Your instructions. Could you retype all of the records exactly, leaving out every picture?

Dataset records.
-------------------------
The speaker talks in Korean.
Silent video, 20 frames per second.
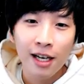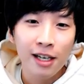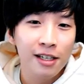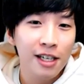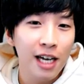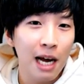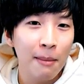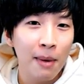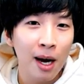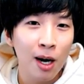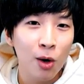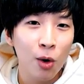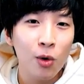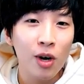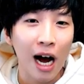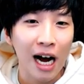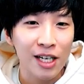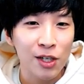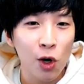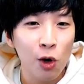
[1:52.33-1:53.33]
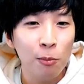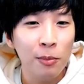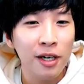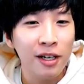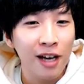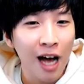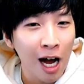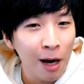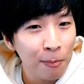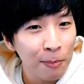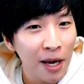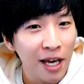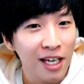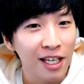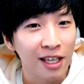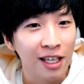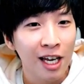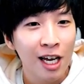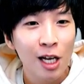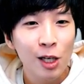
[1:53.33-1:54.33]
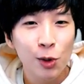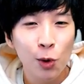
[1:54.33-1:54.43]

그야말로 가성비 깡패인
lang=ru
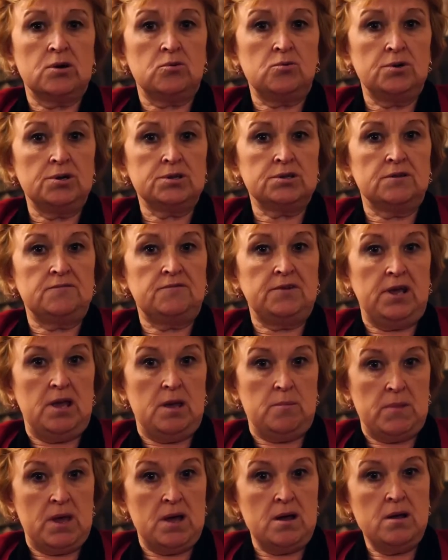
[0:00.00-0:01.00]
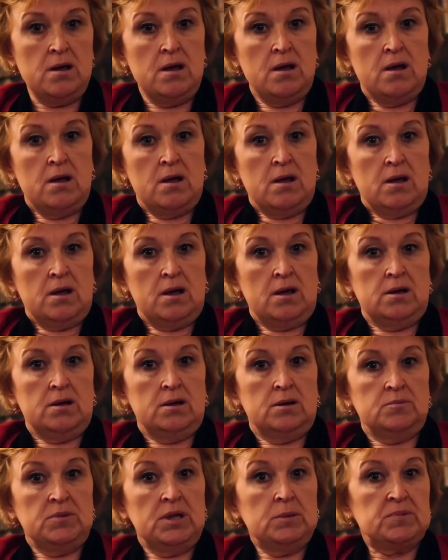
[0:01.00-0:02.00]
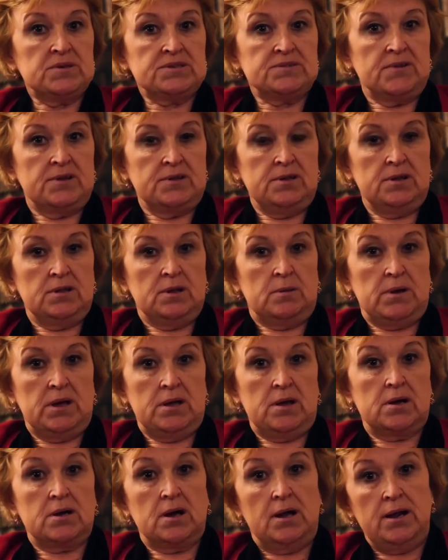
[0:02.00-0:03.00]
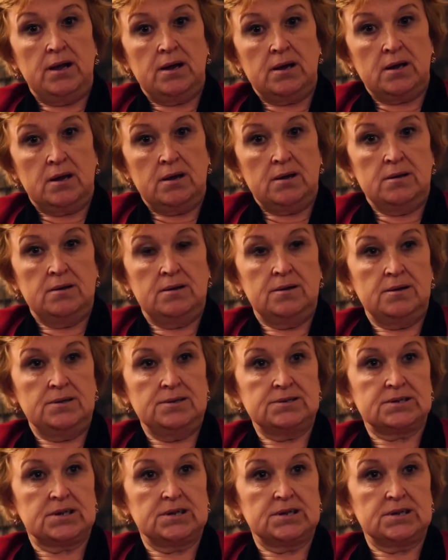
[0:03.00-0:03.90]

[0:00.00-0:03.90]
какое-то время а, мне позвонила моя коллега и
-------------------------
Exercise response.
The speaker talks in Korean.
Silent video, 20 frames per second.
[1:52.33-1:53.33]
[1:53.33-1:54.33]
[1:54.33-1:54.43]

그야말로 가성비 깡패인
lang=ru
[0:00.00-0:01.00]
[0:01.00-0:02.00]
[0:02.00-0:03.00]
[0:03.00-0:03.90]

[0:00.00-0:03.90]
какое-то время а, мне позвонила моя коллега и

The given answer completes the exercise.